The findings suggest that when a company is merged or acquired, employees lose confidence in its future which prompts them to consider leaving.

Comparing the data from the 1980s and 2000s, Kenexa found that job satisfaction has improved, but people are now more likely to feel insecure and consider leaving during a merger. Feelings of insecurity are exacerbated when redundancies occur, creating a profound impact on an employee’s sense of job security.

“Merger and acquisition activity creates vulnerability to talent loss,” says Jack Wiley, executive director of Kenexa Research Institute.

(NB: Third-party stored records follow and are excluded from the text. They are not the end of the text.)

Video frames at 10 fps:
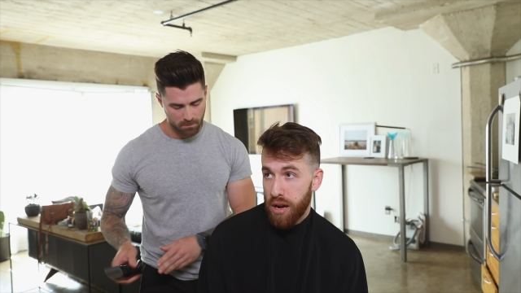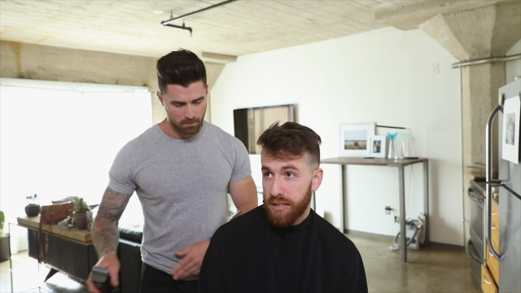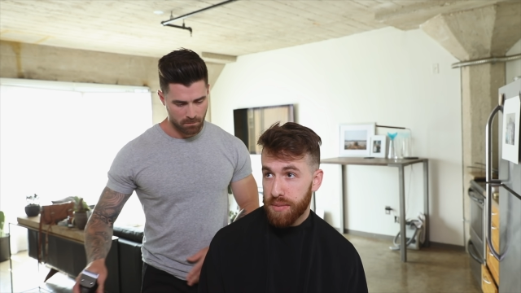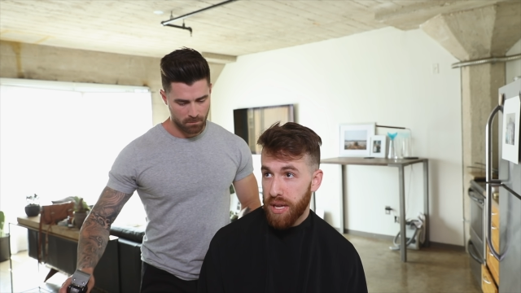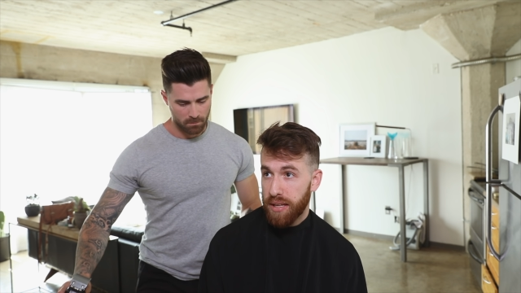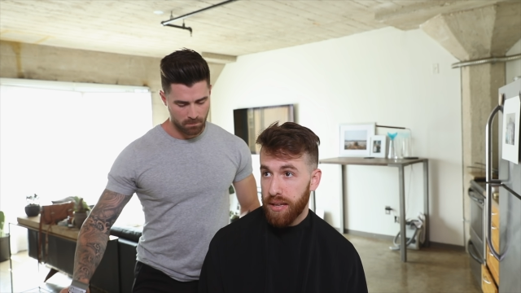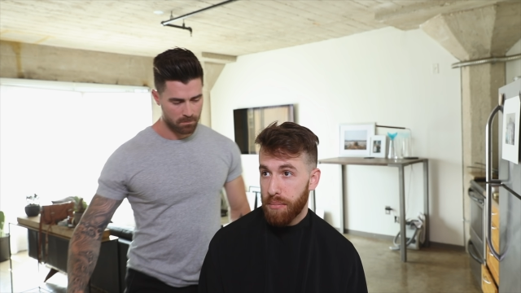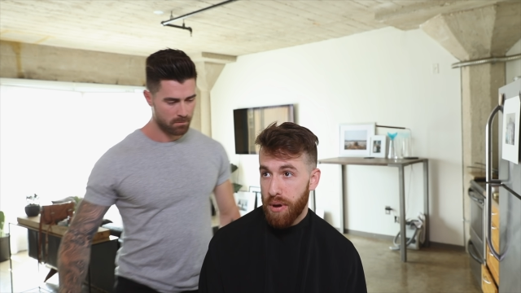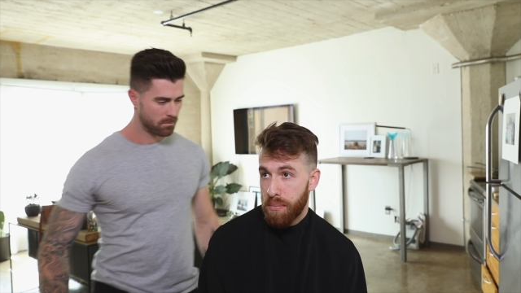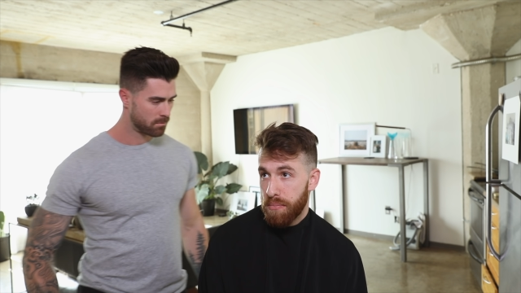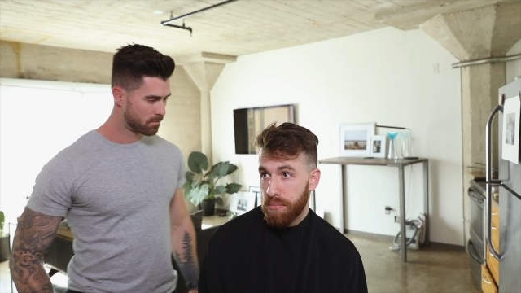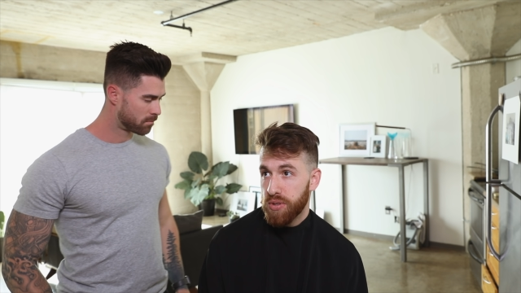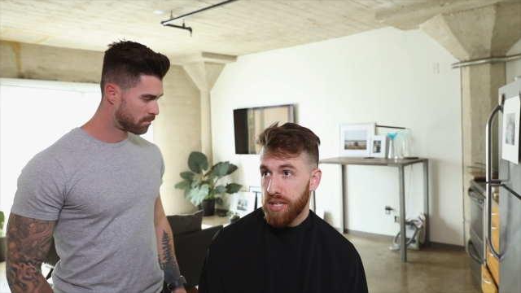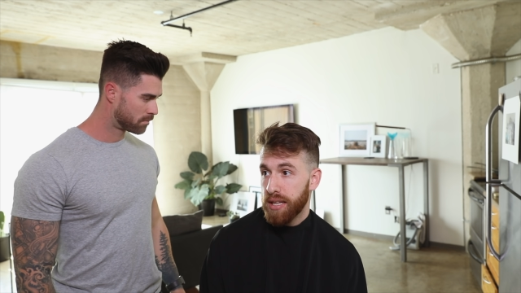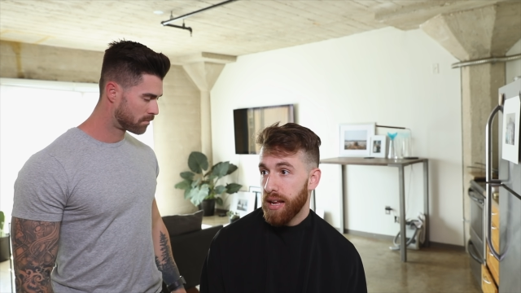Speaker 1: artist making
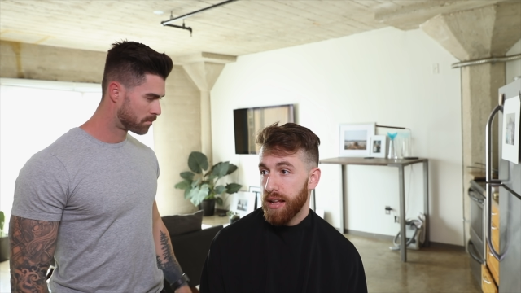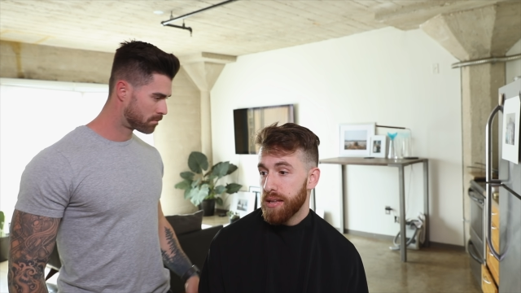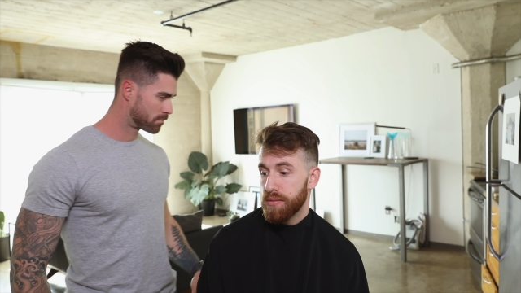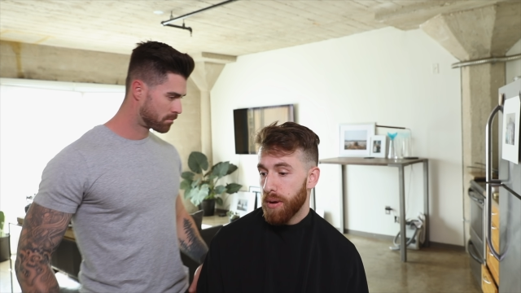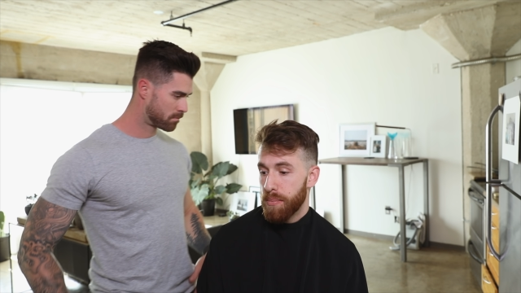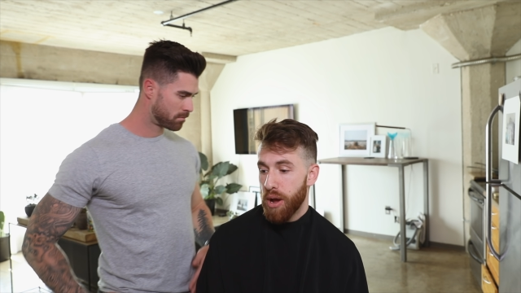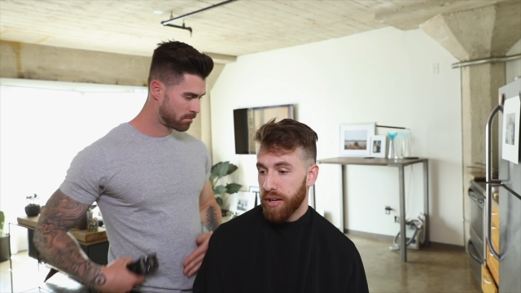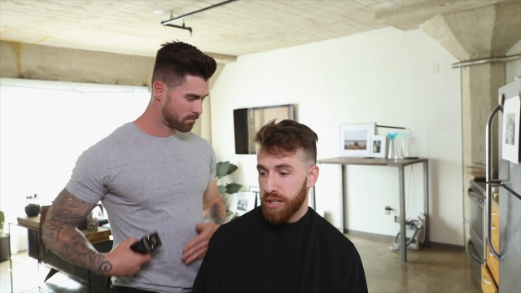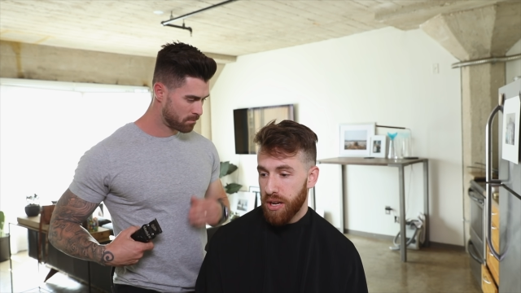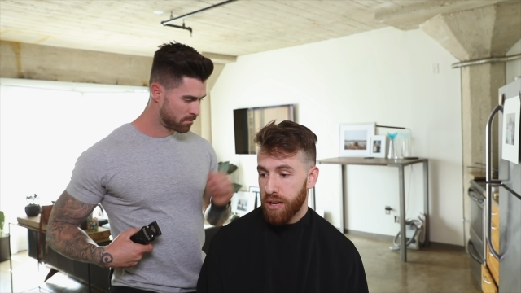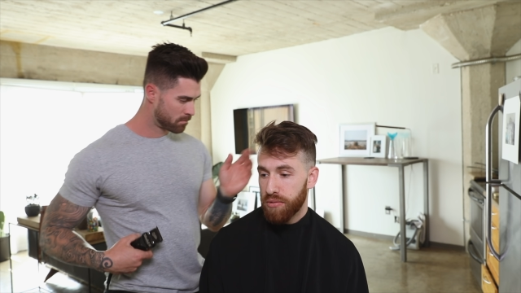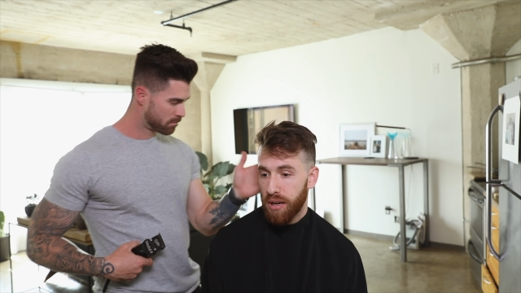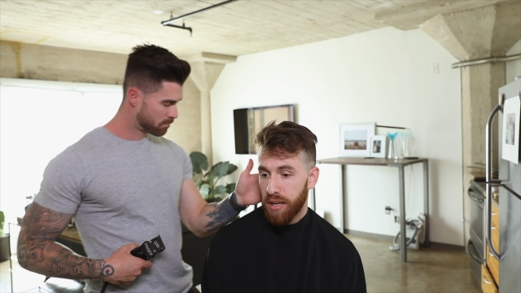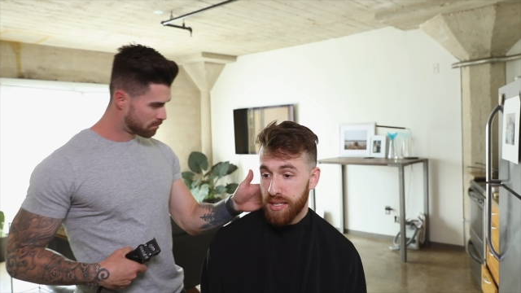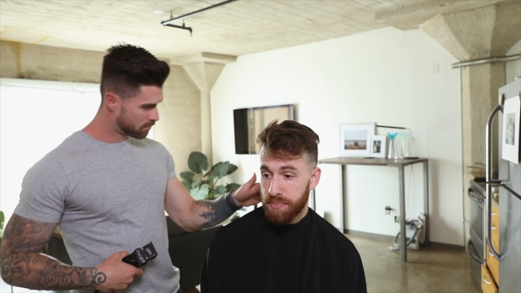music in any American
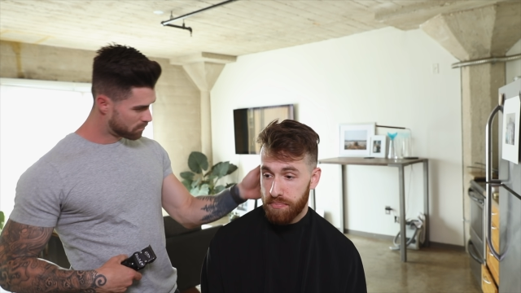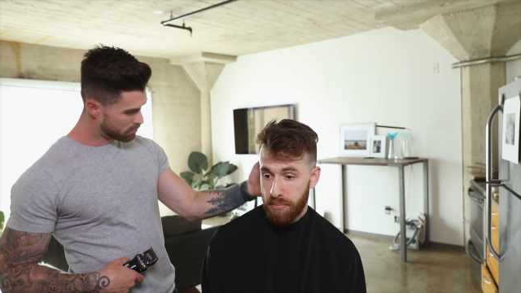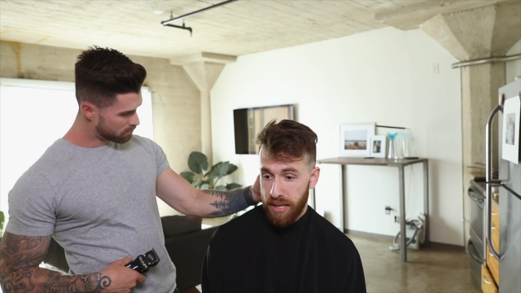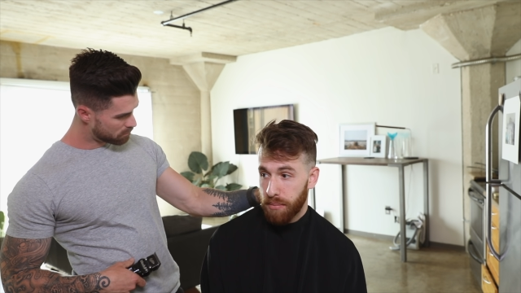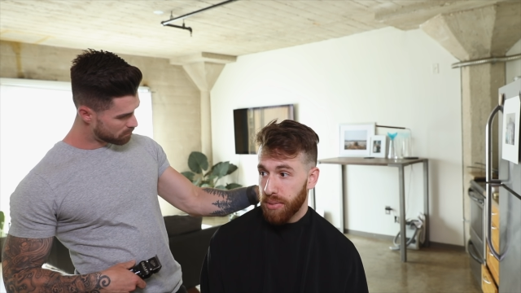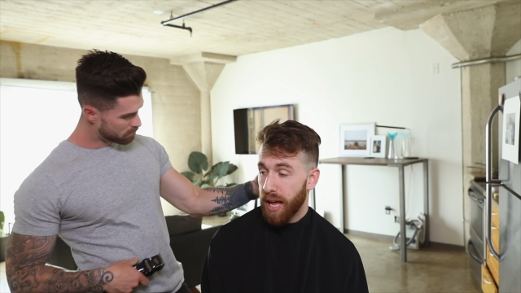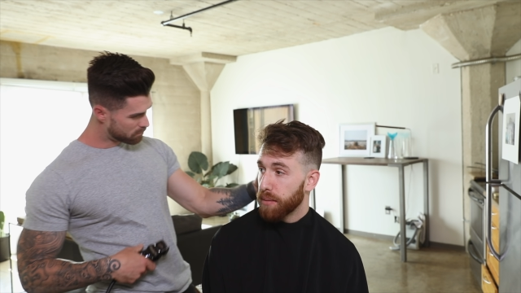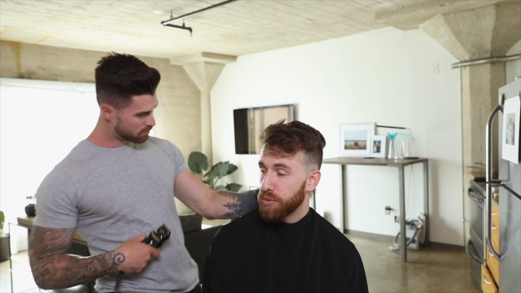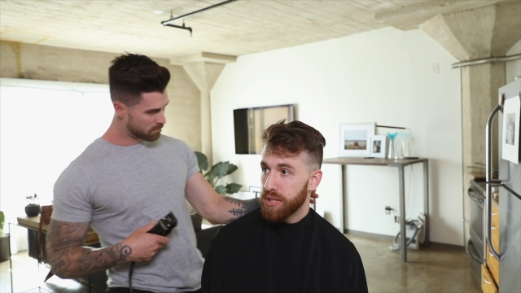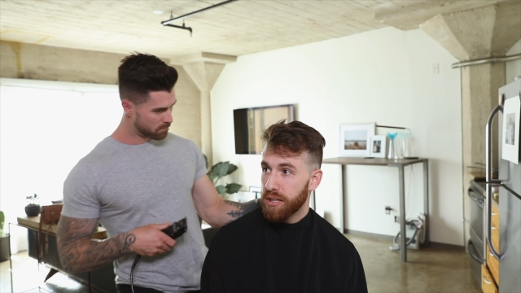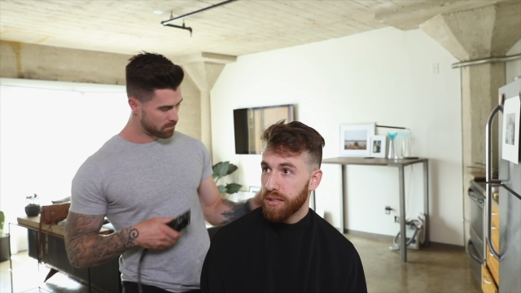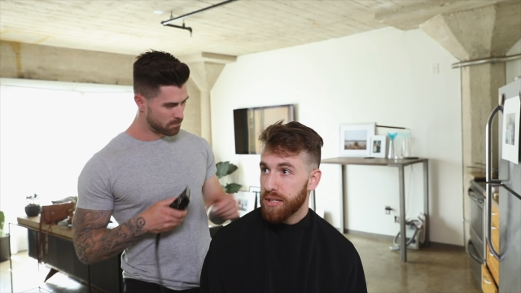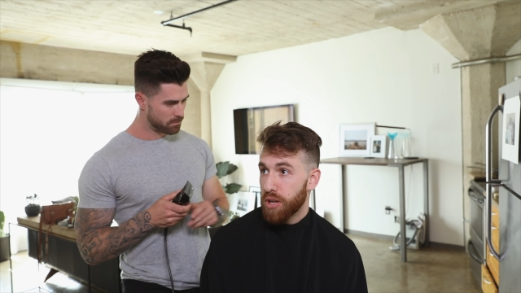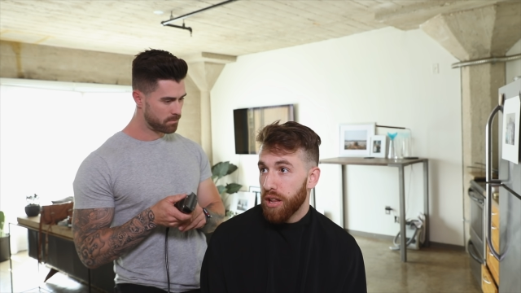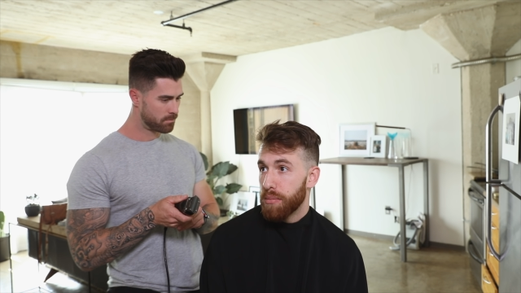genre is making black music,
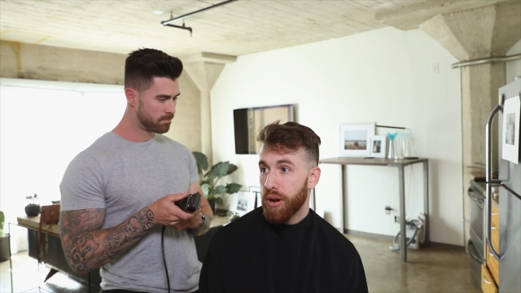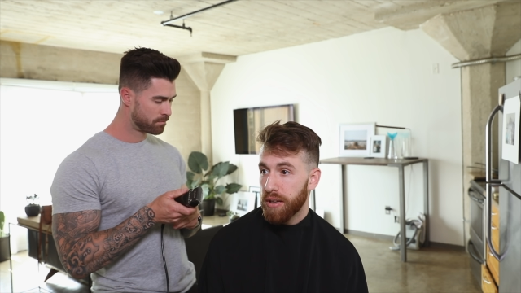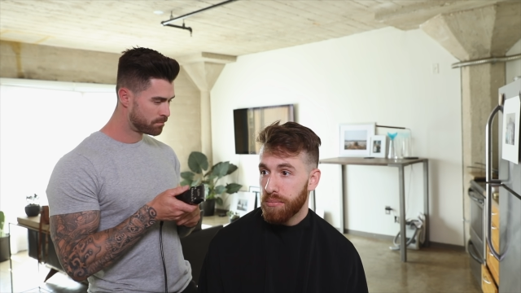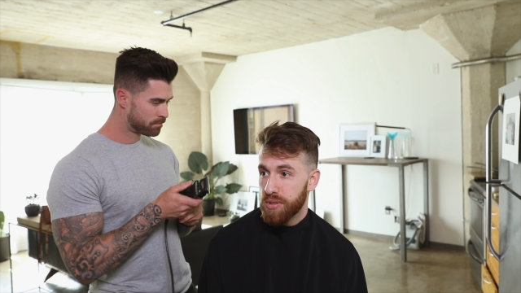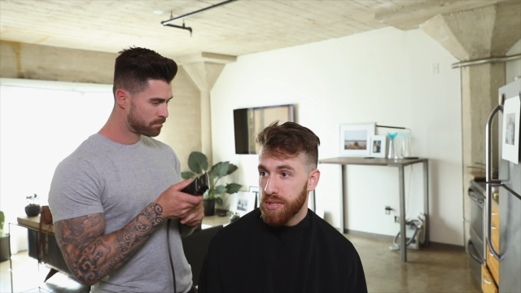because all American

“To begin the healing process and ensure employees remain engaged, management must clearly state a tangible vision and plan of action. This should include accurate and timely information about the merger and its impact on the workforce,” he adds.

Tips on being a survivor

  • Think about your personal strategy early. Pay attention to any rumours you may hear – they often contain some truth.
  • Get appointed to one of the post-merger planning committees. Encourage colleagues you trust to do the same.
  • Be visible. If you don’t work in the headquarters, find excuses to visit there.
  • Make sure that people know how valuable you are. If your clients can mention your value, even better. Now’s the time to bring in new business that has been percolating for a while.
  • Rely on your team, but not your boss.
  • Network, network, network – internally and externally.
  • Don’t forget to stay in touch with all the headhunters who have been calling you for the past several years. You may need them now, despite the best personal planning.

Our Expert

Professor Scott Moeller teaches mergers and acquisitions to MBA students at Cass Business School in London. He was an investment banker for 18 years before leaving banking for academia in 2001. His book Intelligent M&A: Navigating the Mergers and Acquisitions Minefield, published in June by John Wiley, discusses this topic in more detail, as does his blog.